Dataset entries:
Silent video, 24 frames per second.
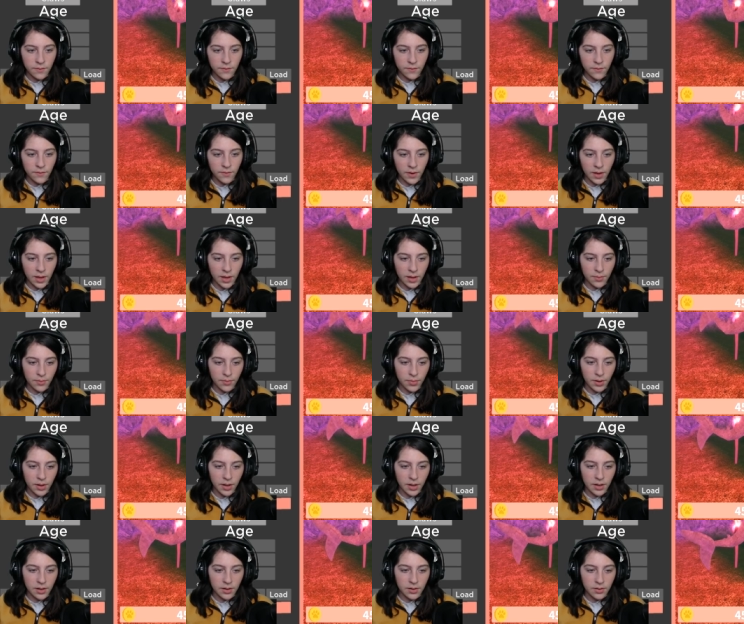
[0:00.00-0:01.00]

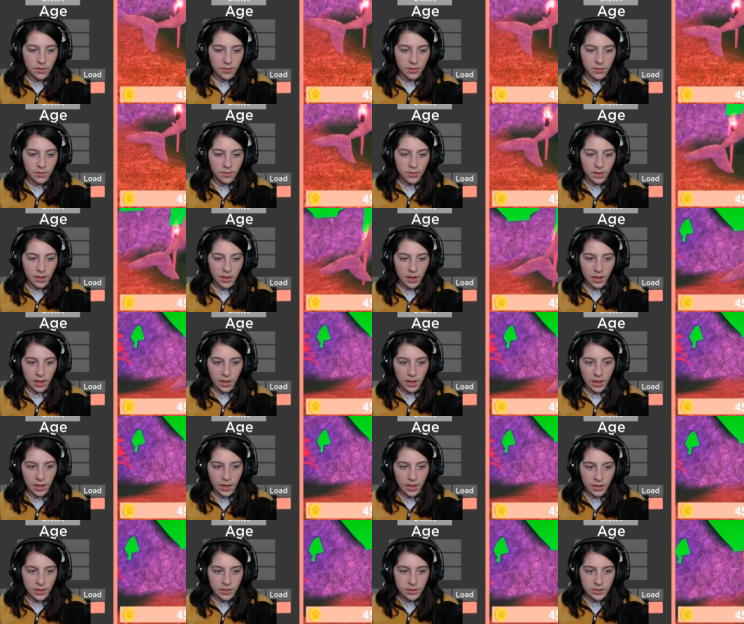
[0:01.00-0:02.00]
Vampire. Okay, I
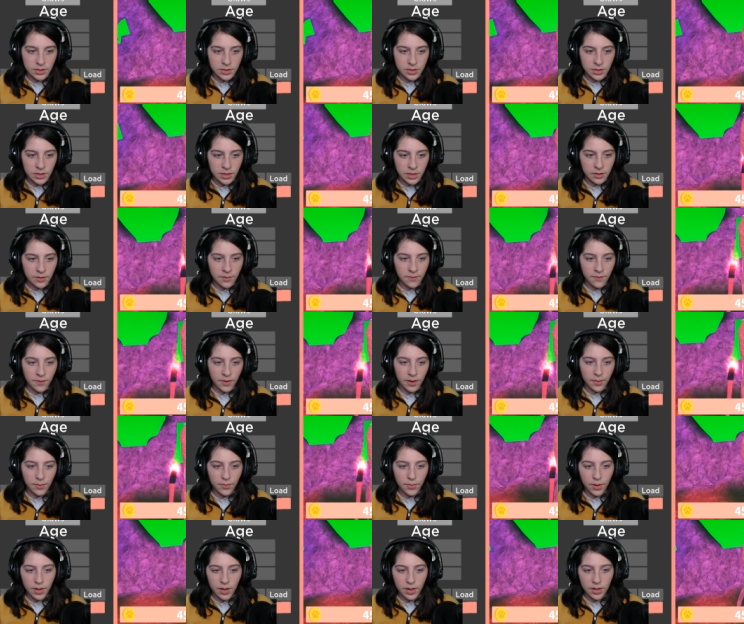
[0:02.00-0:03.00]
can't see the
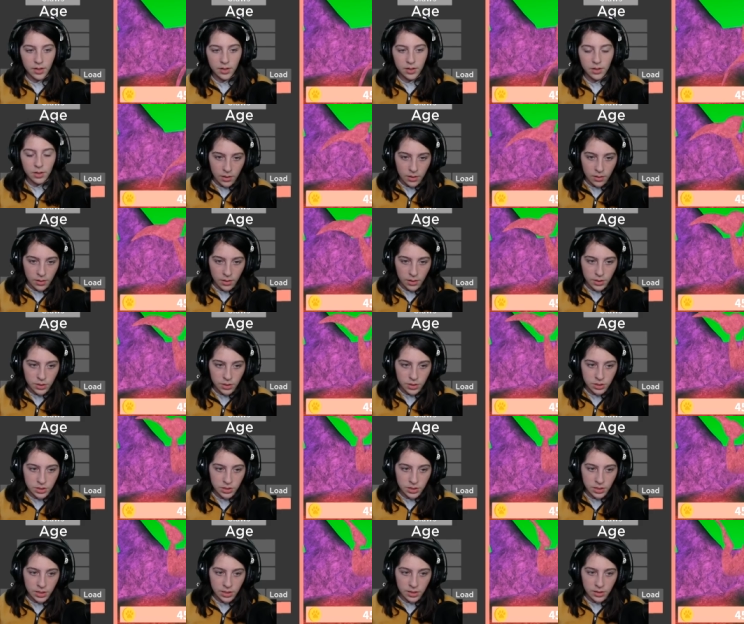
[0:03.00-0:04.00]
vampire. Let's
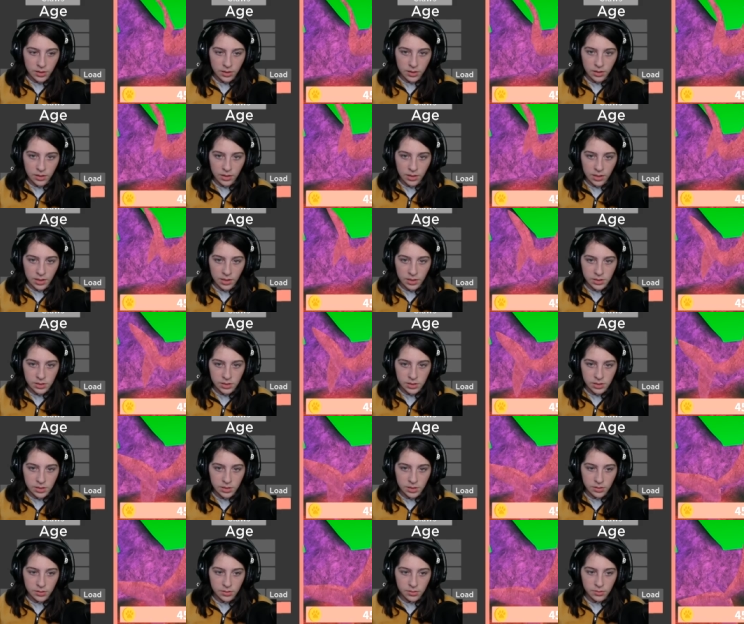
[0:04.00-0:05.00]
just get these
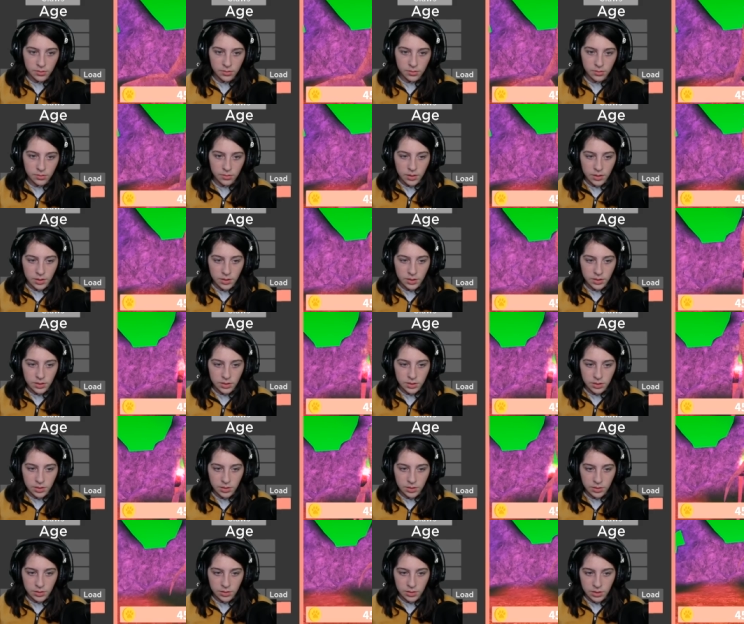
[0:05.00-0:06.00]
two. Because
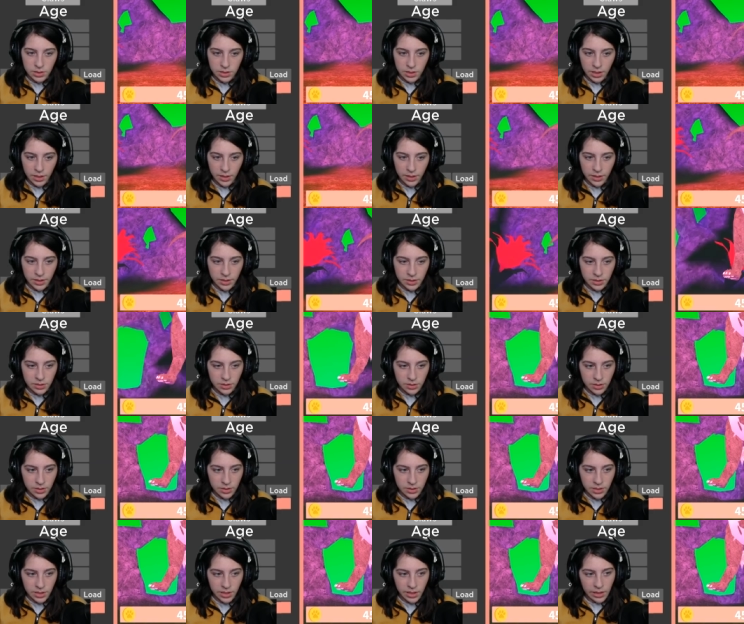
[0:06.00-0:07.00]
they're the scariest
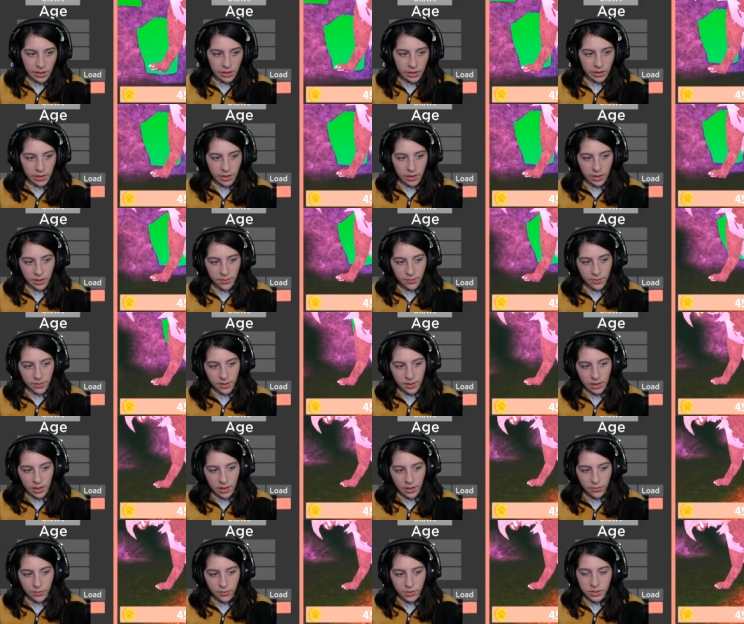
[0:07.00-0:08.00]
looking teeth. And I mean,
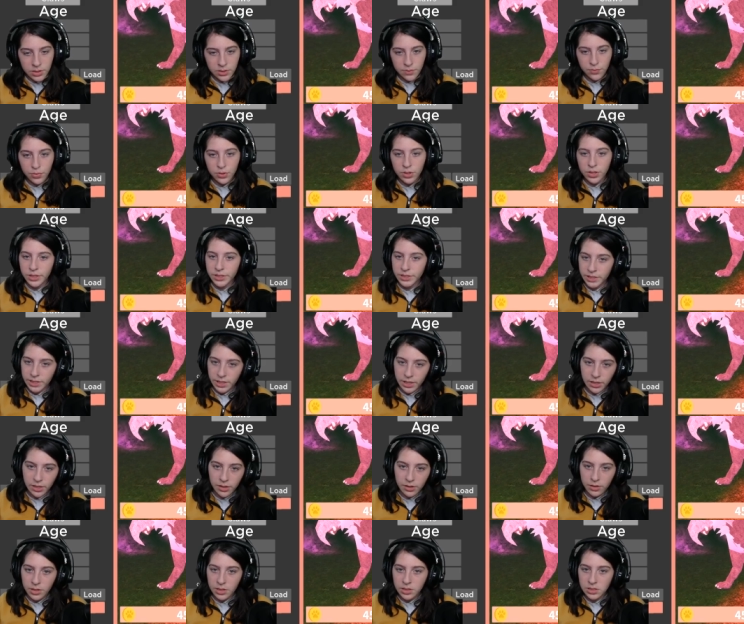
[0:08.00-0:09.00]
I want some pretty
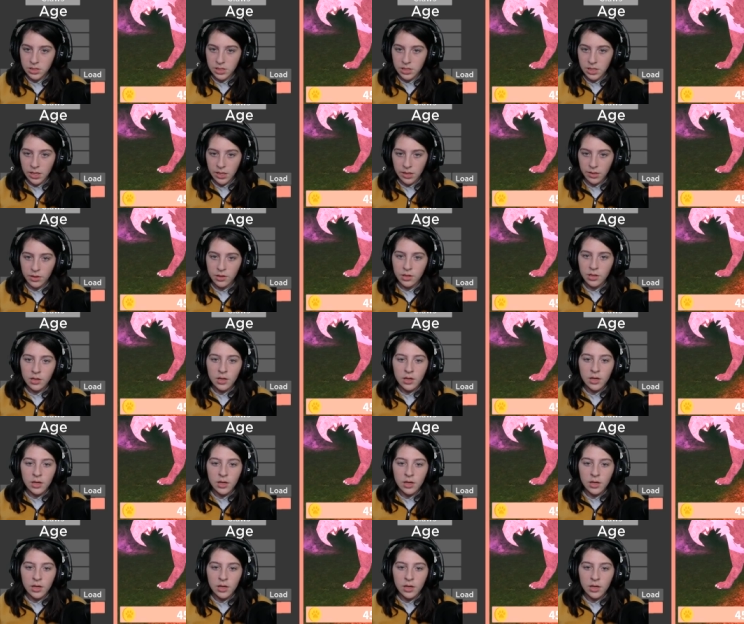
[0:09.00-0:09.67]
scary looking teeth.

* * *

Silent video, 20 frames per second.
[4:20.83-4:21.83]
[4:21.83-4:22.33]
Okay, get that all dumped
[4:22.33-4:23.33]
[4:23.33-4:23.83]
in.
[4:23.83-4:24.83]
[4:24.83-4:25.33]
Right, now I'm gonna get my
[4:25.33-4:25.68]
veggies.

Brief: How many lines in the records above contain the word "Silent"? State that number and nothing more.

Problem solution: 2